-- YOUR ASSIGNMENT --
Every entry must be transcribed exactly as written.

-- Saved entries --
========================================

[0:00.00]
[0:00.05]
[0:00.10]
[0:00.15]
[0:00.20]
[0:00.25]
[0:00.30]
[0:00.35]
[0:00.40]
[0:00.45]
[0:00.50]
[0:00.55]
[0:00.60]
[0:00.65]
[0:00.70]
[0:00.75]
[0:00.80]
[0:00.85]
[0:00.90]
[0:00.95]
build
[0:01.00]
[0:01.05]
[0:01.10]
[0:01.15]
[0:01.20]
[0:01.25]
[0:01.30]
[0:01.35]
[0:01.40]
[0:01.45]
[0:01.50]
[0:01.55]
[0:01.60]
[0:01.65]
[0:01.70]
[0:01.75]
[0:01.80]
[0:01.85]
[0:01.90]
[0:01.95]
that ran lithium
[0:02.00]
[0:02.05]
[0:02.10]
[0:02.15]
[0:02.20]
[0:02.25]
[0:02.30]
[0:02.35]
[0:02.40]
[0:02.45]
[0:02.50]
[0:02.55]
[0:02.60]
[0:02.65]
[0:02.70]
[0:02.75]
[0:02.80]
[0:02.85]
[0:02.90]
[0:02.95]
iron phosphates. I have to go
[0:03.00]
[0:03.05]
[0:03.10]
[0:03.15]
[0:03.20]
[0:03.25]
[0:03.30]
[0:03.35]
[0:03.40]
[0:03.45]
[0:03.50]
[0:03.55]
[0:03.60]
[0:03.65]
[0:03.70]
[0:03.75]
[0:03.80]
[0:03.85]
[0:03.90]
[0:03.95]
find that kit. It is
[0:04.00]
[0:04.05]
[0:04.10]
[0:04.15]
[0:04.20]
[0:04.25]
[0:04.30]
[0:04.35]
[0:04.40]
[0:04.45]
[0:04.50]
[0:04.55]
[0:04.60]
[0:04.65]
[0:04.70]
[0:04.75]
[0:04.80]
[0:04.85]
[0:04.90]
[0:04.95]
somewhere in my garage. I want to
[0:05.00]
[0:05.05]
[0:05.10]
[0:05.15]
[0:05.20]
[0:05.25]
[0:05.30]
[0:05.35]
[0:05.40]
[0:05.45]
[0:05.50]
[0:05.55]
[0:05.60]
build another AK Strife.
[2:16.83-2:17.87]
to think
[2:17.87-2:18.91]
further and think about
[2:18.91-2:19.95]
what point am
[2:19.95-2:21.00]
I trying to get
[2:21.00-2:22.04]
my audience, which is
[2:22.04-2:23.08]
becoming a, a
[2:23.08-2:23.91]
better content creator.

========================================

-- SOLUTION TO THIS EXERCISE --
[0:00.00]
[0:00.05]
[0:00.10]
[0:00.15]
[0:00.20]
[0:00.25]
[0:00.30]
[0:00.35]
[0:00.40]
[0:00.45]
[0:00.50]
[0:00.55]
[0:00.60]
[0:00.65]
[0:00.70]
[0:00.75]
[0:00.80]
[0:00.85]
[0:00.90]
[0:00.95]
build
[0:01.00]
[0:01.05]
[0:01.10]
[0:01.15]
[0:01.20]
[0:01.25]
[0:01.30]
[0:01.35]
[0:01.40]
[0:01.45]
[0:01.50]
[0:01.55]
[0:01.60]
[0:01.65]
[0:01.70]
[0:01.75]
[0:01.80]
[0:01.85]
[0:01.90]
[0:01.95]
that ran lithium
[0:02.00]
[0:02.05]
[0:02.10]
[0:02.15]
[0:02.20]
[0:02.25]
[0:02.30]
[0:02.35]
[0:02.40]
[0:02.45]
[0:02.50]
[0:02.55]
[0:02.60]
[0:02.65]
[0:02.70]
[0:02.75]
[0:02.80]
[0:02.85]
[0:02.90]
[0:02.95]
iron phosphates. I have to go
[0:03.00]
[0:03.05]
[0:03.10]
[0:03.15]
[0:03.20]
[0:03.25]
[0:03.30]
[0:03.35]
[0:03.40]
[0:03.45]
[0:03.50]
[0:03.55]
[0:03.60]
[0:03.65]
[0:03.70]
[0:03.75]
[0:03.80]
[0:03.85]
[0:03.90]
[0:03.95]
find that kit. It is
[0:04.00]
[0:04.05]
[0:04.10]
[0:04.15]
[0:04.20]
[0:04.25]
[0:04.30]
[0:04.35]
[0:04.40]
[0:04.45]
[0:04.50]
[0:04.55]
[0:04.60]
[0:04.65]
[0:04.70]
[0:04.75]
[0:04.80]
[0:04.85]
[0:04.90]
[0:04.95]
somewhere in my garage. I want to
[0:05.00]
[0:05.05]
[0:05.10]
[0:05.15]
[0:05.20]
[0:05.25]
[0:05.30]
[0:05.35]
[0:05.40]
[0:05.45]
[0:05.50]
[0:05.55]
[0:05.60]
build another AK Strife.
[2:16.83-2:17.87]
to think
[2:17.87-2:18.91]
further and think about
[2:18.91-2:19.95]
what point am
[2:19.95-2:21.00]
I trying to get
[2:21.00-2:22.04]
my audience, which is
[2:22.04-2:23.08]
becoming a, a
[2:23.08-2:23.91]
better content creator.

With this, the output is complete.